- Exercise prompt -
Repeat each entry exactly; omit all pictures.

- Information supplied -
··········
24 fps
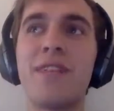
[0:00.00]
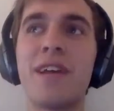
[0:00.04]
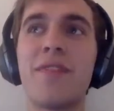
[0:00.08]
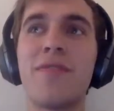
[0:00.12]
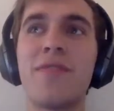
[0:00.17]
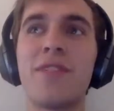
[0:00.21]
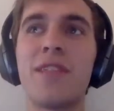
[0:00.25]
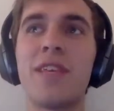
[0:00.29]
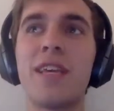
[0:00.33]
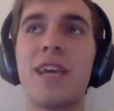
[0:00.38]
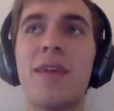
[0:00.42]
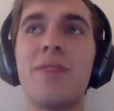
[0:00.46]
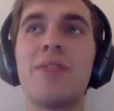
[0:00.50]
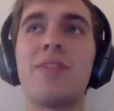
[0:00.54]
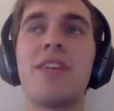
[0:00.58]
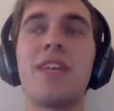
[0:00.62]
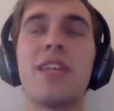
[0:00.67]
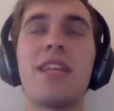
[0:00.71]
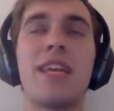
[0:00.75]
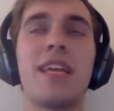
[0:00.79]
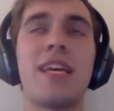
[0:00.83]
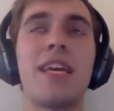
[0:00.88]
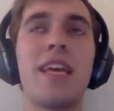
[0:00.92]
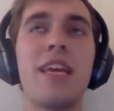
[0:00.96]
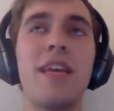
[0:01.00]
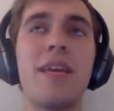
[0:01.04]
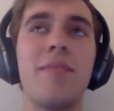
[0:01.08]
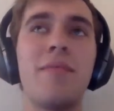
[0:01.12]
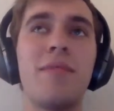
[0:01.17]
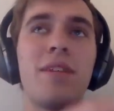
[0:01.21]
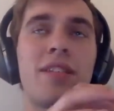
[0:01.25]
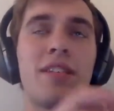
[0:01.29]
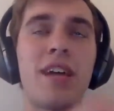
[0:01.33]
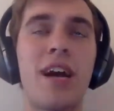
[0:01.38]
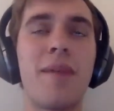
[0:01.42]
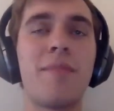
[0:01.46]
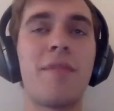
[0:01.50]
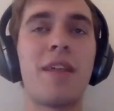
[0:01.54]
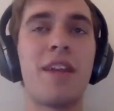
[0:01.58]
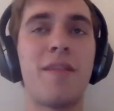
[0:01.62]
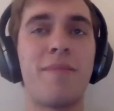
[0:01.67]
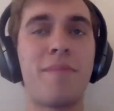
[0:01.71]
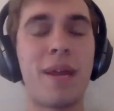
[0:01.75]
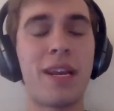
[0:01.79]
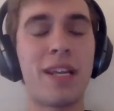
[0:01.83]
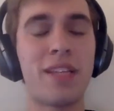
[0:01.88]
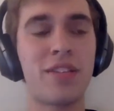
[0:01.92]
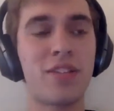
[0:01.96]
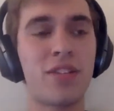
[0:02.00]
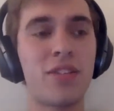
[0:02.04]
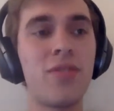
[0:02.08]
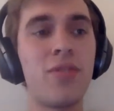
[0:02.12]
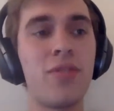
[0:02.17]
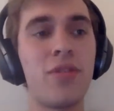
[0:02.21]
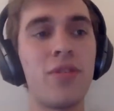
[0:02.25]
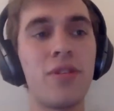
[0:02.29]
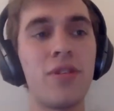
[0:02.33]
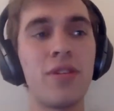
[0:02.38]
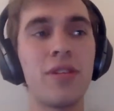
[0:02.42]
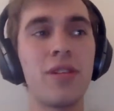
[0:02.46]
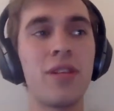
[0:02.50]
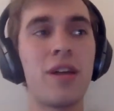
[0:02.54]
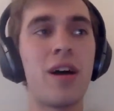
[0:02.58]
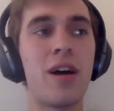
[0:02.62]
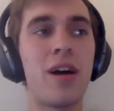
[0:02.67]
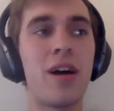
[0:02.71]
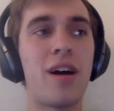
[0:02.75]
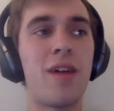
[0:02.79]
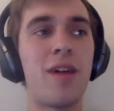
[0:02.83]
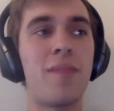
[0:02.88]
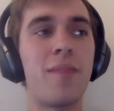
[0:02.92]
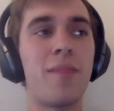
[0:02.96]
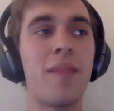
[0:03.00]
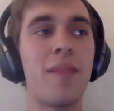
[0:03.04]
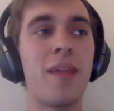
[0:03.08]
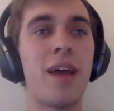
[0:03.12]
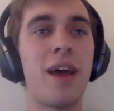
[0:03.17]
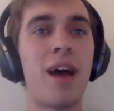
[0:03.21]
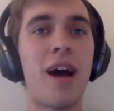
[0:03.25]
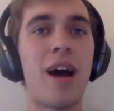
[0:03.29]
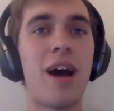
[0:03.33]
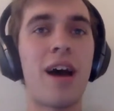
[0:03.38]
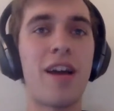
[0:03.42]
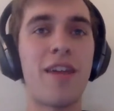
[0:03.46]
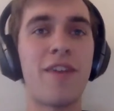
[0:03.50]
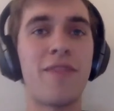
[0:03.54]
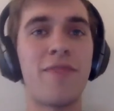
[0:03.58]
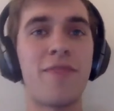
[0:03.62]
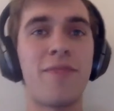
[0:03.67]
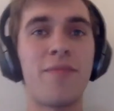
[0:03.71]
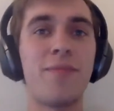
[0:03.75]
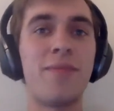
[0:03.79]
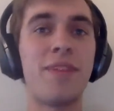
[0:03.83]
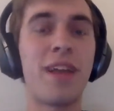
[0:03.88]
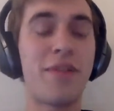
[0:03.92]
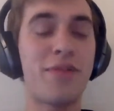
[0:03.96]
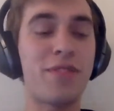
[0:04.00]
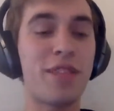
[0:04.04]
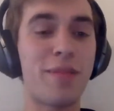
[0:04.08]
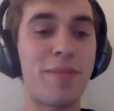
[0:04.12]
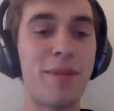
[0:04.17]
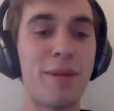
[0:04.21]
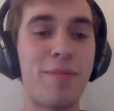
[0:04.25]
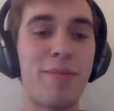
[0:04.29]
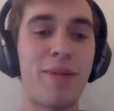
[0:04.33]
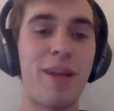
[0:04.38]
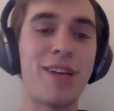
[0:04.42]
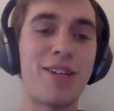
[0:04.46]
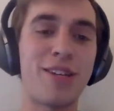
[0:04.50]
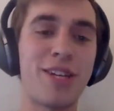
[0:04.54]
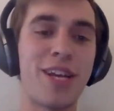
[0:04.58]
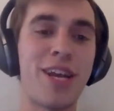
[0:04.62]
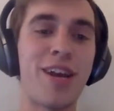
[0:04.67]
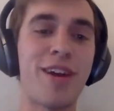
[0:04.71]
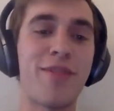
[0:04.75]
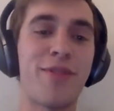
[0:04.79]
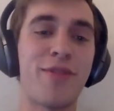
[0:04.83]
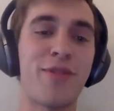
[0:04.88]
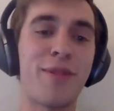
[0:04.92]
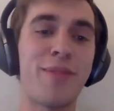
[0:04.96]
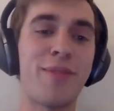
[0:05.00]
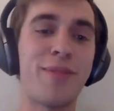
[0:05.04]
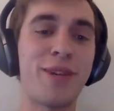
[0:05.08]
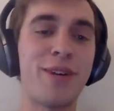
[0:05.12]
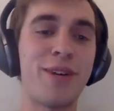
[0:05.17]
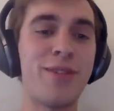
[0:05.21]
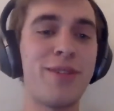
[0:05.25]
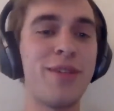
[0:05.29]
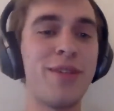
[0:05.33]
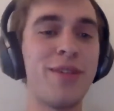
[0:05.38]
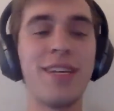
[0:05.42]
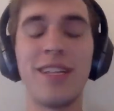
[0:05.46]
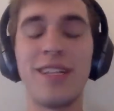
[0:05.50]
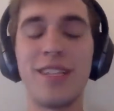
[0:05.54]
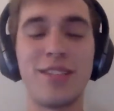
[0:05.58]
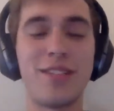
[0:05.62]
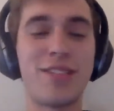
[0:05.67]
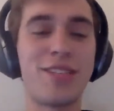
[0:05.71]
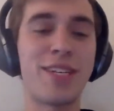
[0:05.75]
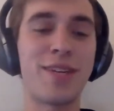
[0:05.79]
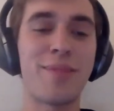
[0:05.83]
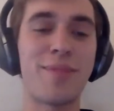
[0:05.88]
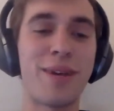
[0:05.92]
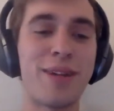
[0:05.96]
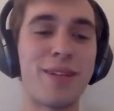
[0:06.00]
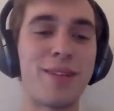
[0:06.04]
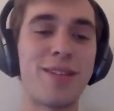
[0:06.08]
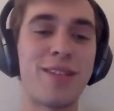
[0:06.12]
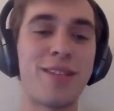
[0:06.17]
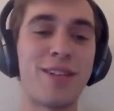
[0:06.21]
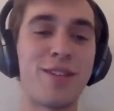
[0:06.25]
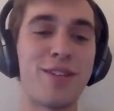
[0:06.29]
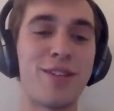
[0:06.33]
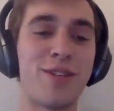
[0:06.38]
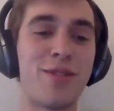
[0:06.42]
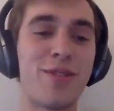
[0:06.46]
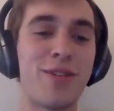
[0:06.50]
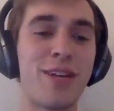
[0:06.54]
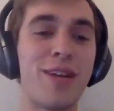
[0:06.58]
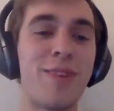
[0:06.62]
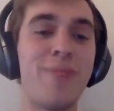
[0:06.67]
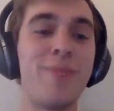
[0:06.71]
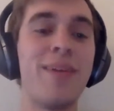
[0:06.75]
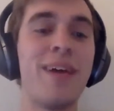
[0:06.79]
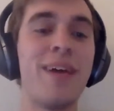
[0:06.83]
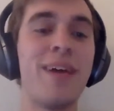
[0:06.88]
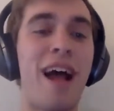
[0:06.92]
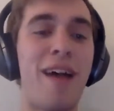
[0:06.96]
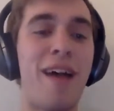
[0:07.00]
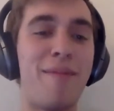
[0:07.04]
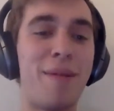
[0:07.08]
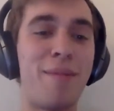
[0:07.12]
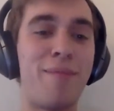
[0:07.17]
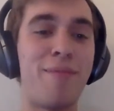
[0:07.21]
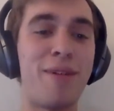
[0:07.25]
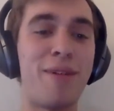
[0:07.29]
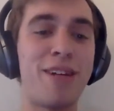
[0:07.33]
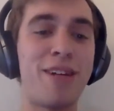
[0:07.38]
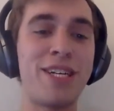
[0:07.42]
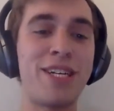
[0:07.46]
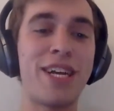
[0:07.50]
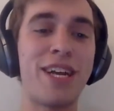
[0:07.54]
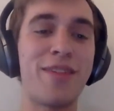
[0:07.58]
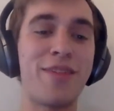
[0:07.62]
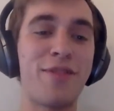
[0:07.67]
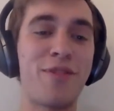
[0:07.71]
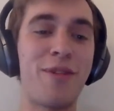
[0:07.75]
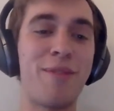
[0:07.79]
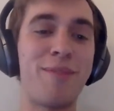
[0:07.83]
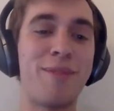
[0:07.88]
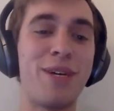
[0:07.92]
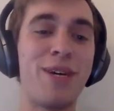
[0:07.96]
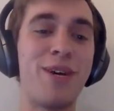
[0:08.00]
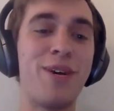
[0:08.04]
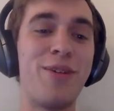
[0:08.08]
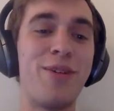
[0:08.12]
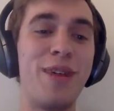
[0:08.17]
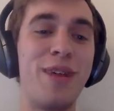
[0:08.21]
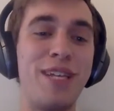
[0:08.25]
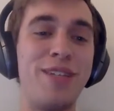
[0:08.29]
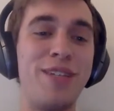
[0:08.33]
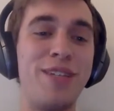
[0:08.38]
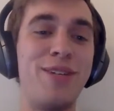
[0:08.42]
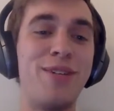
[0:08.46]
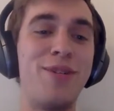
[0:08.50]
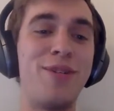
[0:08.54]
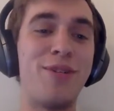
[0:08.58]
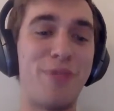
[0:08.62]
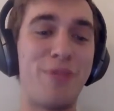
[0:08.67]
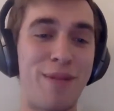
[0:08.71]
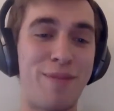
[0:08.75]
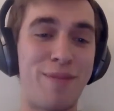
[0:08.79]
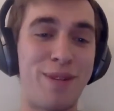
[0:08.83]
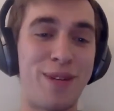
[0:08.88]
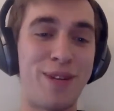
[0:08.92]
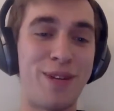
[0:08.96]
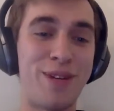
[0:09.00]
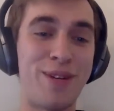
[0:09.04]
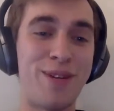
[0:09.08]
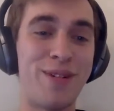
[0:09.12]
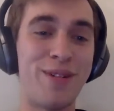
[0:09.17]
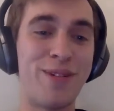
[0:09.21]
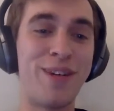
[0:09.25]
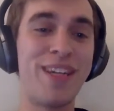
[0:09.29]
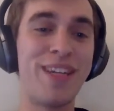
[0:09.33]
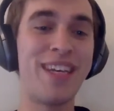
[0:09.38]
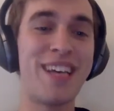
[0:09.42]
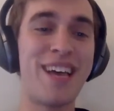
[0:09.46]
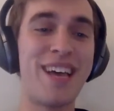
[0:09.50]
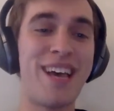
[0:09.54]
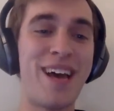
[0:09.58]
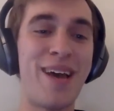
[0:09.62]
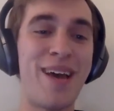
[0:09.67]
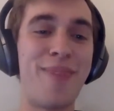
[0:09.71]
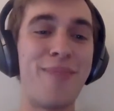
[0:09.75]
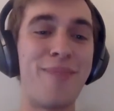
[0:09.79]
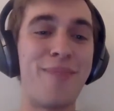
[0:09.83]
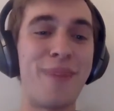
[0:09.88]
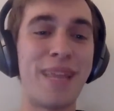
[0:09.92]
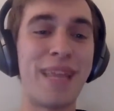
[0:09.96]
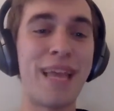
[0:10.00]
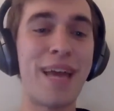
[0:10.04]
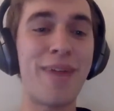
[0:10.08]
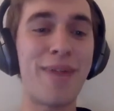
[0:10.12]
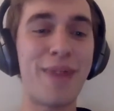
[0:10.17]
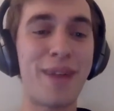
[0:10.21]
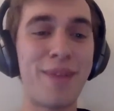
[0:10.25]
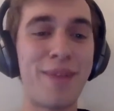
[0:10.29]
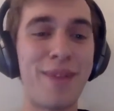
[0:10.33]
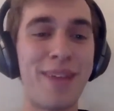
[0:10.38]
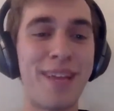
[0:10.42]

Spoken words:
definitely, I would say, like, in the time that I've been at school, I've definitely been branching out of crypto. This is about to sound so dumb. I've been branching out of crypto into crypto. And by that, what I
··········
- Response below -
24 fps
[0:00.00]
[0:00.04]
[0:00.08]
[0:00.12]
[0:00.17]
[0:00.21]
[0:00.25]
[0:00.29]
[0:00.33]
[0:00.38]
[0:00.42]
[0:00.46]
[0:00.50]
[0:00.54]
[0:00.58]
[0:00.62]
[0:00.67]
[0:00.71]
[0:00.75]
[0:00.79]
[0:00.83]
[0:00.88]
[0:00.92]
[0:00.96]
[0:01.00]
[0:01.04]
[0:01.08]
[0:01.12]
[0:01.17]
[0:01.21]
[0:01.25]
[0:01.29]
[0:01.33]
[0:01.38]
[0:01.42]
[0:01.46]
[0:01.50]
[0:01.54]
[0:01.58]
[0:01.62]
[0:01.67]
[0:01.71]
[0:01.75]
[0:01.79]
[0:01.83]
[0:01.88]
[0:01.92]
[0:01.96]
[0:02.00]
[0:02.04]
[0:02.08]
[0:02.12]
[0:02.17]
[0:02.21]
[0:02.25]
[0:02.29]
[0:02.33]
[0:02.38]
[0:02.42]
[0:02.46]
[0:02.50]
[0:02.54]
[0:02.58]
[0:02.62]
[0:02.67]
[0:02.71]
[0:02.75]
[0:02.79]
[0:02.83]
[0:02.88]
[0:02.92]
[0:02.96]
[0:03.00]
[0:03.04]
[0:03.08]
[0:03.12]
[0:03.17]
[0:03.21]
[0:03.25]
[0:03.29]
[0:03.33]
[0:03.38]
[0:03.42]
[0:03.46]
[0:03.50]
[0:03.54]
[0:03.58]
[0:03.62]
[0:03.67]
[0:03.71]
[0:03.75]
[0:03.79]
[0:03.83]
[0:03.88]
[0:03.92]
[0:03.96]
[0:04.00]
[0:04.04]
[0:04.08]
[0:04.12]
[0:04.17]
[0:04.21]
[0:04.25]
[0:04.29]
[0:04.33]
[0:04.38]
[0:04.42]
[0:04.46]
[0:04.50]
[0:04.54]
[0:04.58]
[0:04.62]
[0:04.67]
[0:04.71]
[0:04.75]
[0:04.79]
[0:04.83]
[0:04.88]
[0:04.92]
[0:04.96]
[0:05.00]
[0:05.04]
[0:05.08]
[0:05.12]
[0:05.17]
[0:05.21]
[0:05.25]
[0:05.29]
[0:05.33]
[0:05.38]
[0:05.42]
[0:05.46]
[0:05.50]
[0:05.54]
[0:05.58]
[0:05.62]
[0:05.67]
[0:05.71]
[0:05.75]
[0:05.79]
[0:05.83]
[0:05.88]
[0:05.92]
[0:05.96]
[0:06.00]
[0:06.04]
[0:06.08]
[0:06.12]
[0:06.17]
[0:06.21]
[0:06.25]
[0:06.29]
[0:06.33]
[0:06.38]
[0:06.42]
[0:06.46]
[0:06.50]
[0:06.54]
[0:06.58]
[0:06.62]
[0:06.67]
[0:06.71]
[0:06.75]
[0:06.79]
[0:06.83]
[0:06.88]
[0:06.92]
[0:06.96]
[0:07.00]
[0:07.04]
[0:07.08]
[0:07.12]
[0:07.17]
[0:07.21]
[0:07.25]
[0:07.29]
[0:07.33]
[0:07.38]
[0:07.42]
[0:07.46]
[0:07.50]
[0:07.54]
[0:07.58]
[0:07.62]
[0:07.67]
[0:07.71]
[0:07.75]
[0:07.79]
[0:07.83]
[0:07.88]
[0:07.92]
[0:07.96]
[0:08.00]
[0:08.04]
[0:08.08]
[0:08.12]
[0:08.17]
[0:08.21]
[0:08.25]
[0:08.29]
[0:08.33]
[0:08.38]
[0:08.42]
[0:08.46]
[0:08.50]
[0:08.54]
[0:08.58]
[0:08.62]
[0:08.67]
[0:08.71]
[0:08.75]
[0:08.79]
[0:08.83]
[0:08.88]
[0:08.92]
[0:08.96]
[0:09.00]
[0:09.04]
[0:09.08]
[0:09.12]
[0:09.17]
[0:09.21]
[0:09.25]
[0:09.29]
[0:09.33]
[0:09.38]
[0:09.42]
[0:09.46]
[0:09.50]
[0:09.54]
[0:09.58]
[0:09.62]
[0:09.67]
[0:09.71]
[0:09.75]
[0:09.79]
[0:09.83]
[0:09.88]
[0:09.92]
[0:09.96]
[0:10.00]
[0:10.04]
[0:10.08]
[0:10.12]
[0:10.17]
[0:10.21]
[0:10.25]
[0:10.29]
[0:10.33]
[0:10.38]
[0:10.42]

Spoken words:
definitely, I would say, like, in the time that I've been at school, I've definitely been branching out of crypto. This is about to sound so dumb. I've been branching out of crypto into crypto. And by that, what I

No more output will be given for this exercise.